Scope of different substituted 4H-pyrido[1,2-a]pyrimidin-4-ones and thiol derivatives for I2 mediated sulfenylationa

Reaction condition: substituted 4H-pyrido[1,2-a]pyrimidin-4-ones (0.125 mmol, 1 equiv.), thiol (0.1875 mmol, 1.5 equiv.), I2 (50 mol%), MeCN (2 ml), K2S2O8 (2 equiv.).

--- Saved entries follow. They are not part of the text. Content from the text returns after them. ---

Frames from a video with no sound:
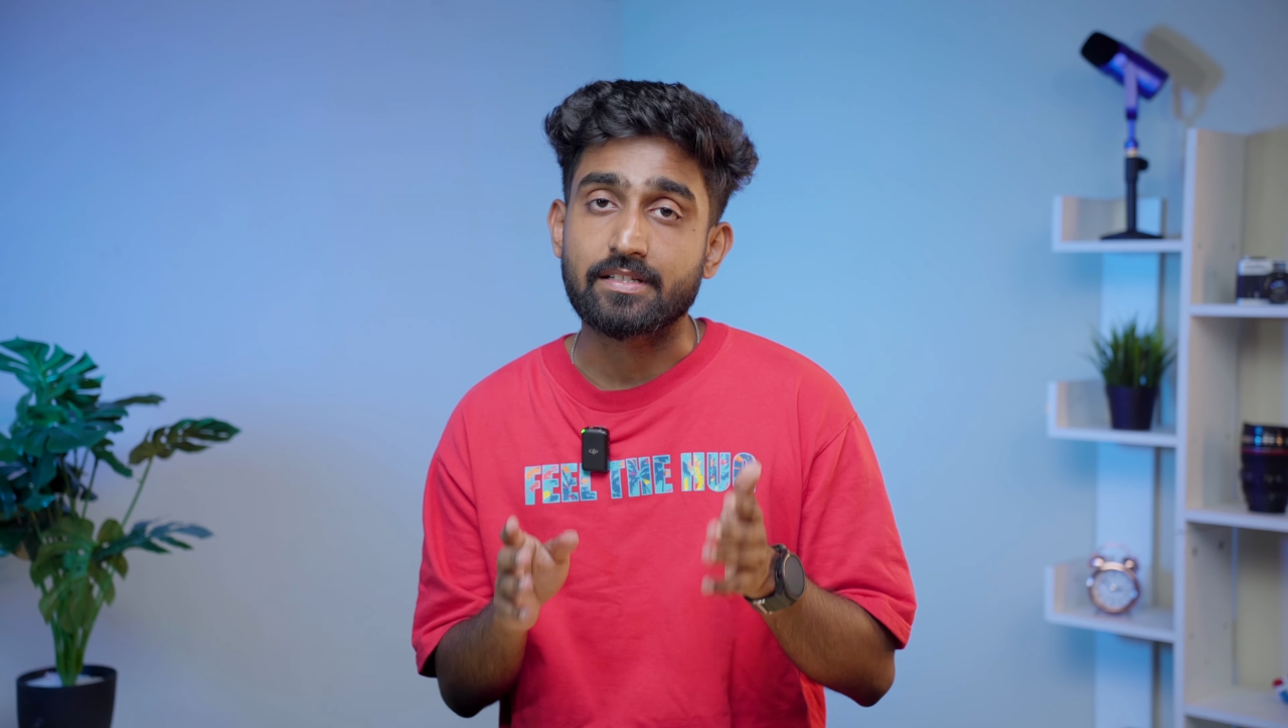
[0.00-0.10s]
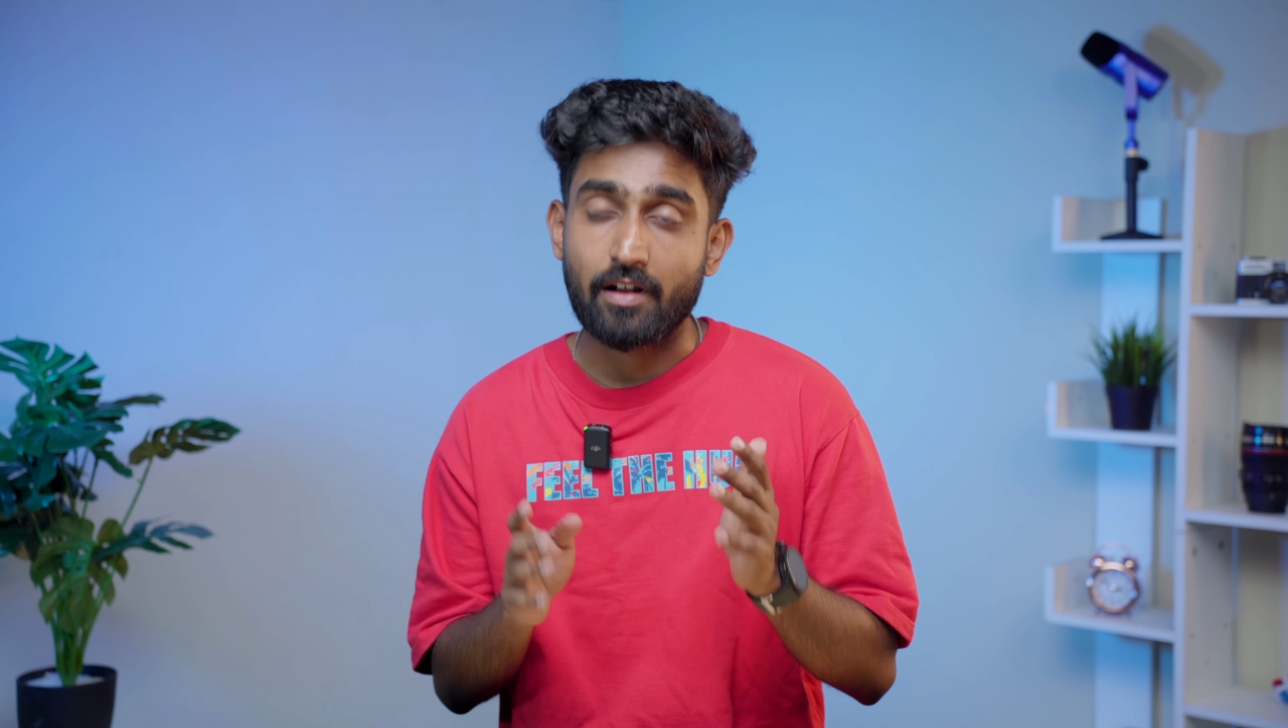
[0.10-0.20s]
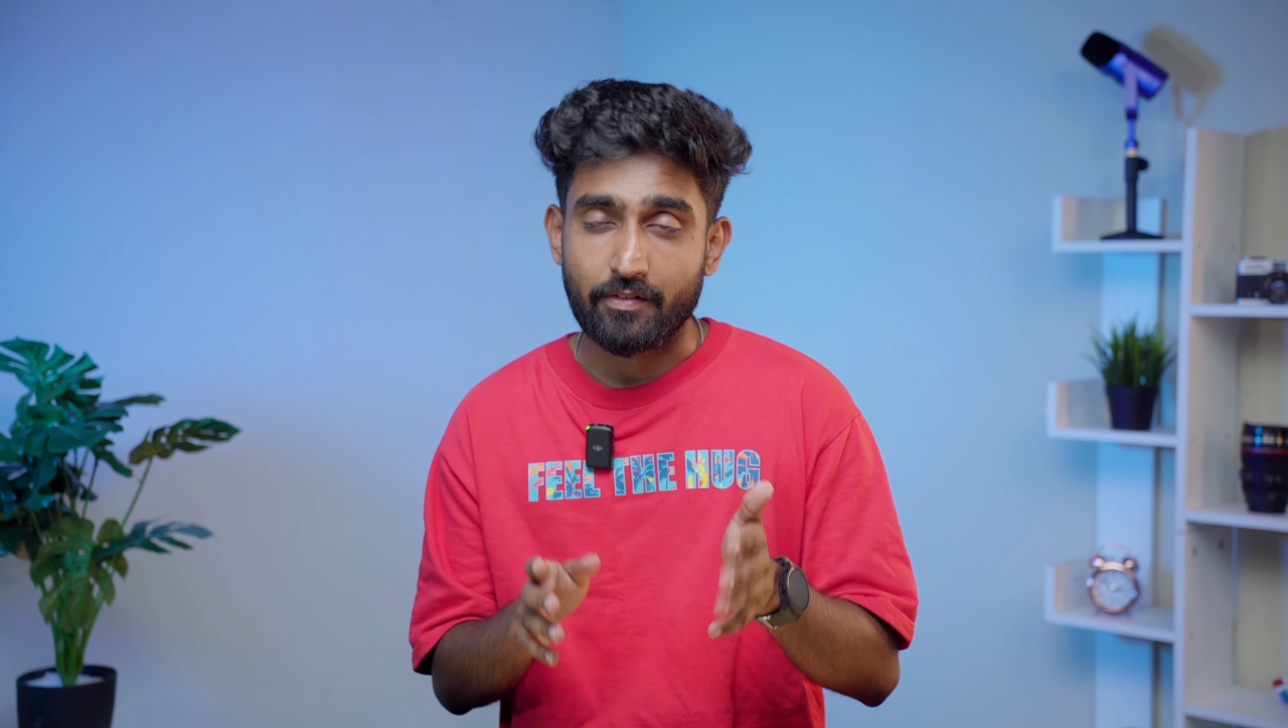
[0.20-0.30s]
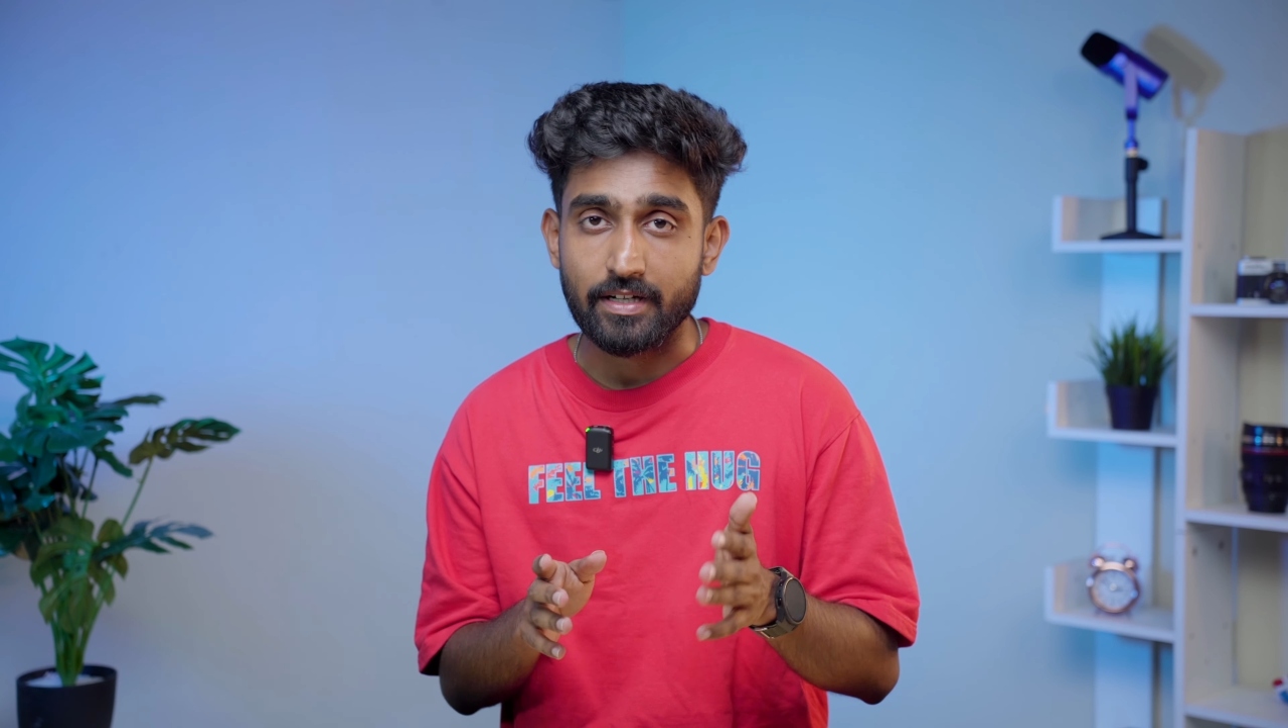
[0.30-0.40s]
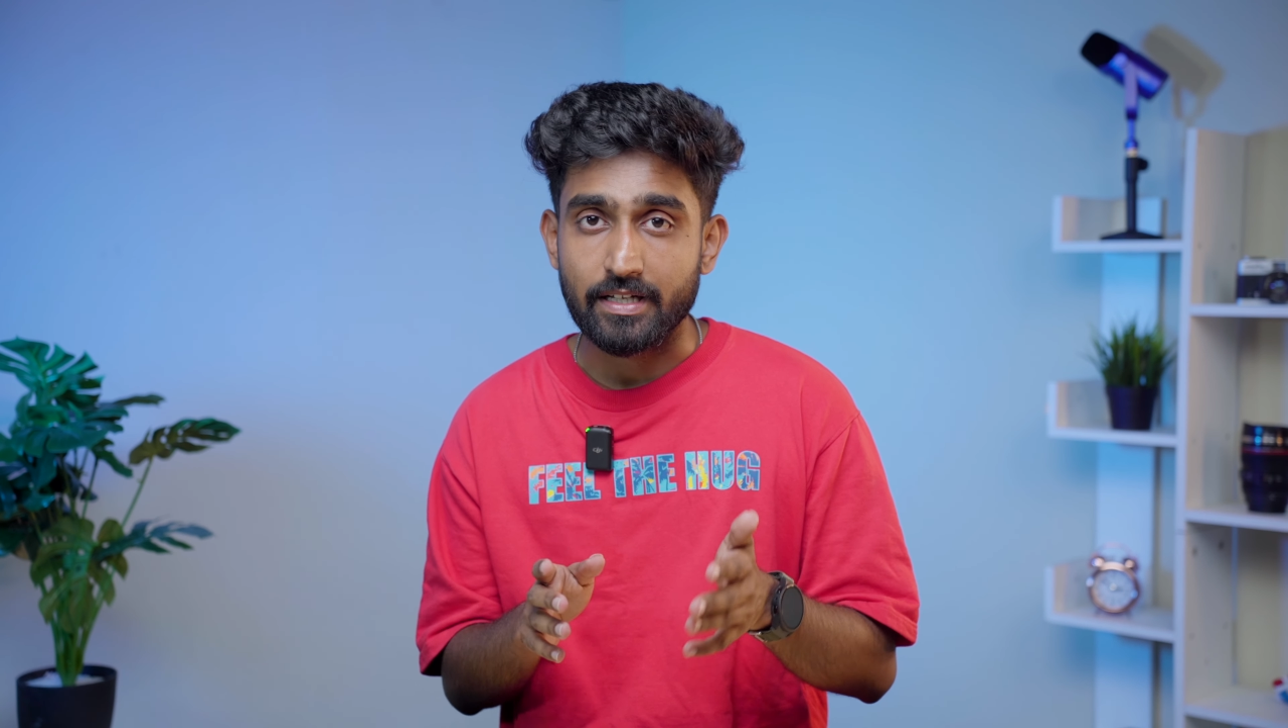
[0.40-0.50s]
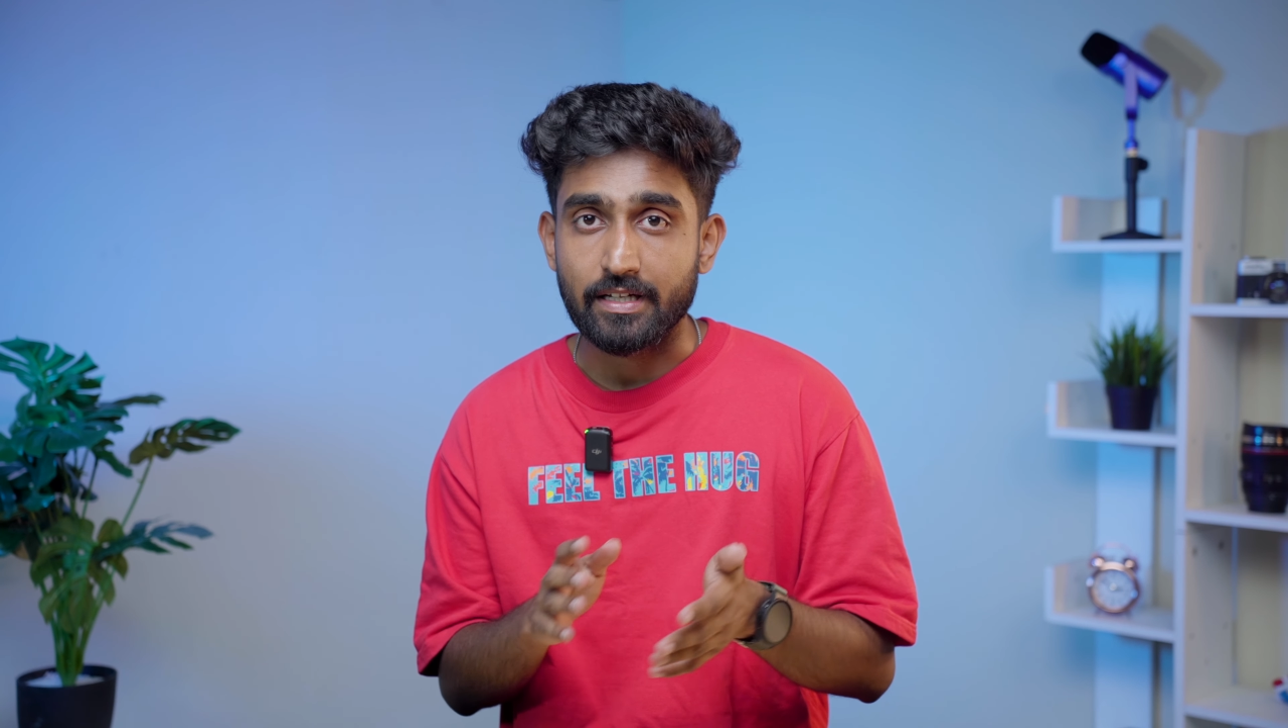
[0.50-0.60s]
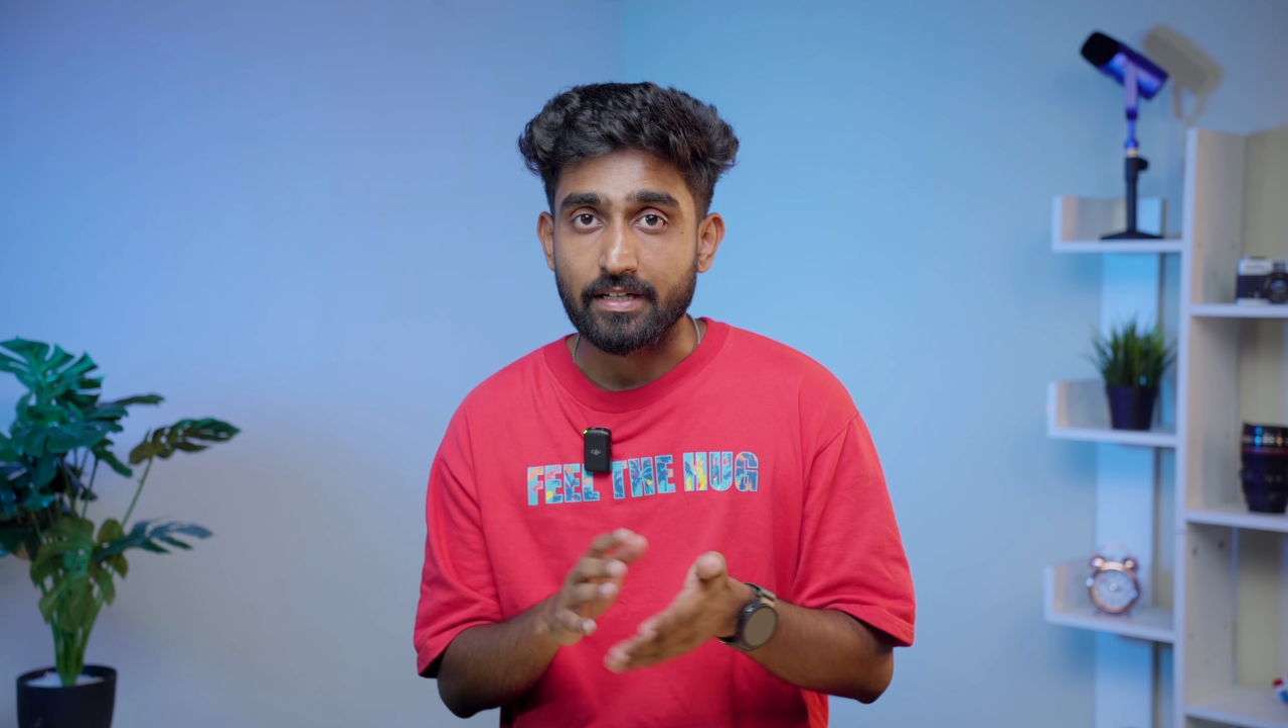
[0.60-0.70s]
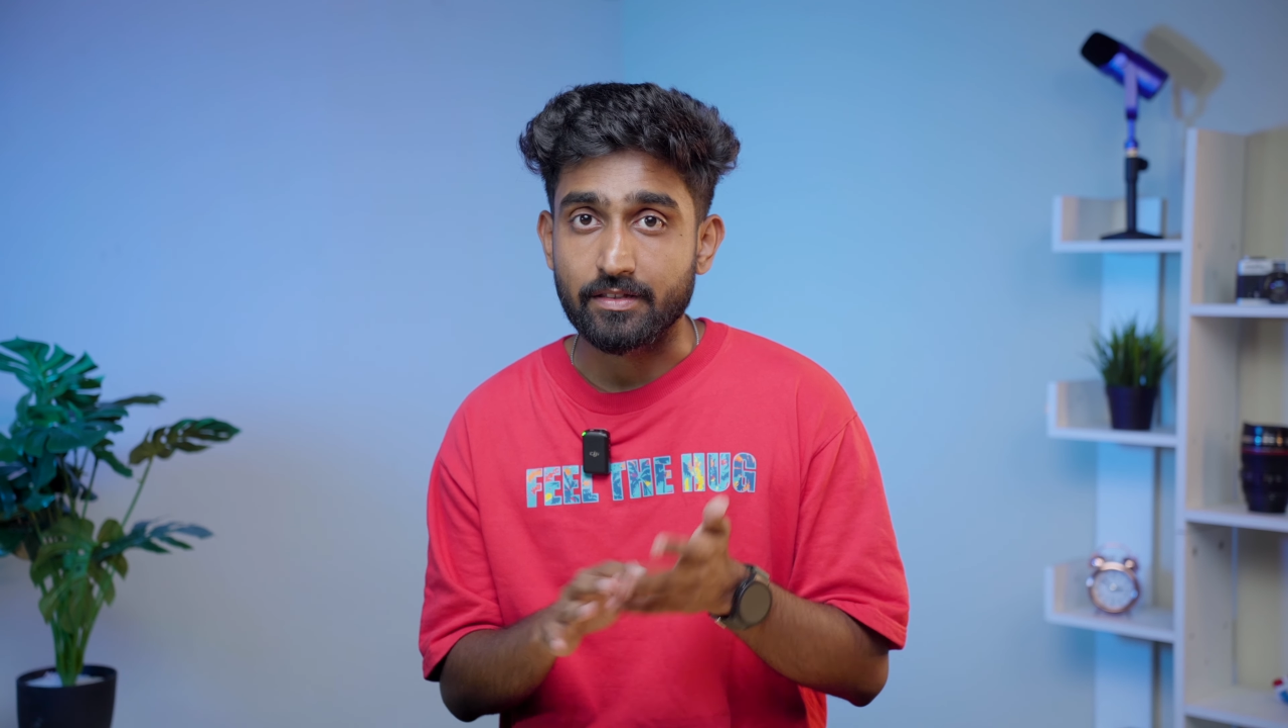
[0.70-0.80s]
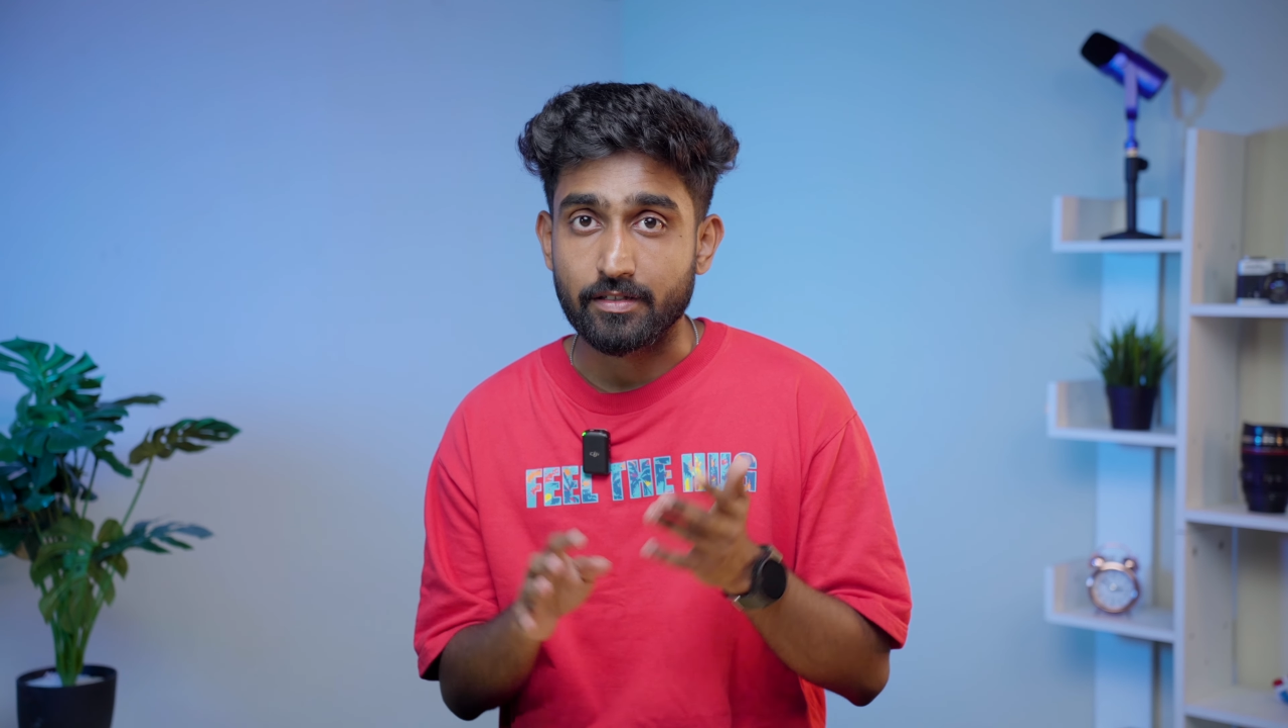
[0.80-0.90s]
currently in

Isolated yields based on the reactants 1, the reaction was run for 12 h.

Yield at 1 g scale.

PhSSPh was used instead of PhSH.

1 equiv. of I2 was used.

With the successful establishment of a straightforward and practical protocol for the C–S coupling reaction, we next investigated the broadness of the selenylation reaction between 2-substituted-4H-pyrido[1,2-a]pyrimidin-4-one and organodiselenides for the selective installation of the –SeAr group at the C-3 position of parent precursor (Table 3). Generally, diphenyl diselenide was smoothly coupled with diverse functionalized 2-substituted 4H-pyrido[1,2-a]pyrimidin-4-one, resulting in excellent yields of the final C–Se coupled products 3. Various organo diselenides bearing electron-donating (–OMe) and electron-withdrawing groups (–CF3 and –F) were found compatible, howbeit electron-deficient substrates showed better reactivity to render higher yields (entries 3b–3c, 3e). The methodology was successfully applied to bulkier naphthyl diselenide, delivering the desired product (3d) in 67% yield. Notably, halogen substituent (–F, –Br, –Cl) at the C-6 position of 4H-pyrido[1,2-a]pyrimidin-4-one were tolerable, which are useful synthetic handle for late stage functionalization (entries 3h–3j). Substrates having methyl functionality in the 4H-pyrido[1,2-a]pyrimidin-4-one was also amenable (3f–3g) and smoothly produced the anticipated products in high yields (81−93%). Furthermore, reaction efficiency of C-2 alkyl substituted parent molecule was also evaluated, providing an excellent yield (80%) of the targeted 3-SeAr product 3k. Besides to a broad range of aromatic diselenides, dibutyl diselenide also proved to be an efficient selenylating agent, offering the desired 3l in 71% isolated yield.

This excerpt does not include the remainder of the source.